投稿日: カテゴリー: 日刊メディアダイジェスト

仏日刊紙ルフィガロの計算によると、マクロン大統領はこの11月14日で、5年間の大統領任期の後半に突入する。大統領は就任早々から、公約だった各種の改革を矢継ぎ早に実行、労働市場改革、連帯富裕税(ISF)の廃止、企業の労働コスト削減、住民税の段階的廃止、所得税源泉徴収化、国鉄SNCFの改革などを次々に実現した。野党勢力が抵抗する足場を築けないまま、マクロン政権は改革を推進することができた。しかし、2018年夏のベナラ事件の発生を経て風向きが変わり、同年末には「黄色蛍光ベスト」の抗議行動に揺さぶられて、政権を取り巻く環境は様変わりした。

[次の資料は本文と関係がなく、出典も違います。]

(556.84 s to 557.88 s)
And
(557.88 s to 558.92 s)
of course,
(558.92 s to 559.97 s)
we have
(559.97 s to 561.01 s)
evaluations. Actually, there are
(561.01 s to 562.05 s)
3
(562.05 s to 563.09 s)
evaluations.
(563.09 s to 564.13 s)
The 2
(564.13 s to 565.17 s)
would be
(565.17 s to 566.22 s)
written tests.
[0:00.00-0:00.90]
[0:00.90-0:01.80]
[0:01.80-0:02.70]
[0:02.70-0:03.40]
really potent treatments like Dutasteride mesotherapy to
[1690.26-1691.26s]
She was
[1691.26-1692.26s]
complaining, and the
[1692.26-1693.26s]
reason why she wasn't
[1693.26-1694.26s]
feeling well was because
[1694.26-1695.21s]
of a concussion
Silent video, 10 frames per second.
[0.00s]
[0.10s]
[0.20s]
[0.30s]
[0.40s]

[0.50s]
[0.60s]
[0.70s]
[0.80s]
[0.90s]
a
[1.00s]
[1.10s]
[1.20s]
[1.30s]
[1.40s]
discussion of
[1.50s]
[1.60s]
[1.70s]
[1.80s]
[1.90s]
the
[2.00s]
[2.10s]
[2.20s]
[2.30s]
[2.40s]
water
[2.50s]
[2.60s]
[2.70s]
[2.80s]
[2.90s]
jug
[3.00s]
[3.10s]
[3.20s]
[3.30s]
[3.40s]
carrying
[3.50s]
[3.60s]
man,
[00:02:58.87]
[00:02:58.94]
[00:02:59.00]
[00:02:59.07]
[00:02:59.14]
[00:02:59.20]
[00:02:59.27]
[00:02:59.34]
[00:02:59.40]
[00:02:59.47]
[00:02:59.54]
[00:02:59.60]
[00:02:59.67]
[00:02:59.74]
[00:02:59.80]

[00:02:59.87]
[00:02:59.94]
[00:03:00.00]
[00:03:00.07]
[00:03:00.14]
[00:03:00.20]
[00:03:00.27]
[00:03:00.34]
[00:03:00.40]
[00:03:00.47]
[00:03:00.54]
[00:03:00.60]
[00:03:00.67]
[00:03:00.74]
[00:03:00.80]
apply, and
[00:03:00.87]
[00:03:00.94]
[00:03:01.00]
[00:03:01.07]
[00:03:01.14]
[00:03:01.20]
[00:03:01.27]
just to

国民の各方面から不満が噴出しており、14日に行われる医療関係者の抗議行動や、このところの大学生による生活向上を求める抗議行動など、政府批判が表明される機会は枚挙にいとまがない。目下の最大の案件は年金改革だが、12月5日には年金特殊制度の廃止に反対するSNCF及びRATP(パリ交通公団)の職員らによる大規模なストが予定されており、これをどう乗り切るかが課題となる。各方面の不満が一つにまとまり、規模が大きく、また長期化すると収拾は難しくなり、マクロン大統領は、国民の声に耳を傾ける姿勢を示しつつ、改革の推進において面目を潰されないようにするという、微妙な対応を迫られている。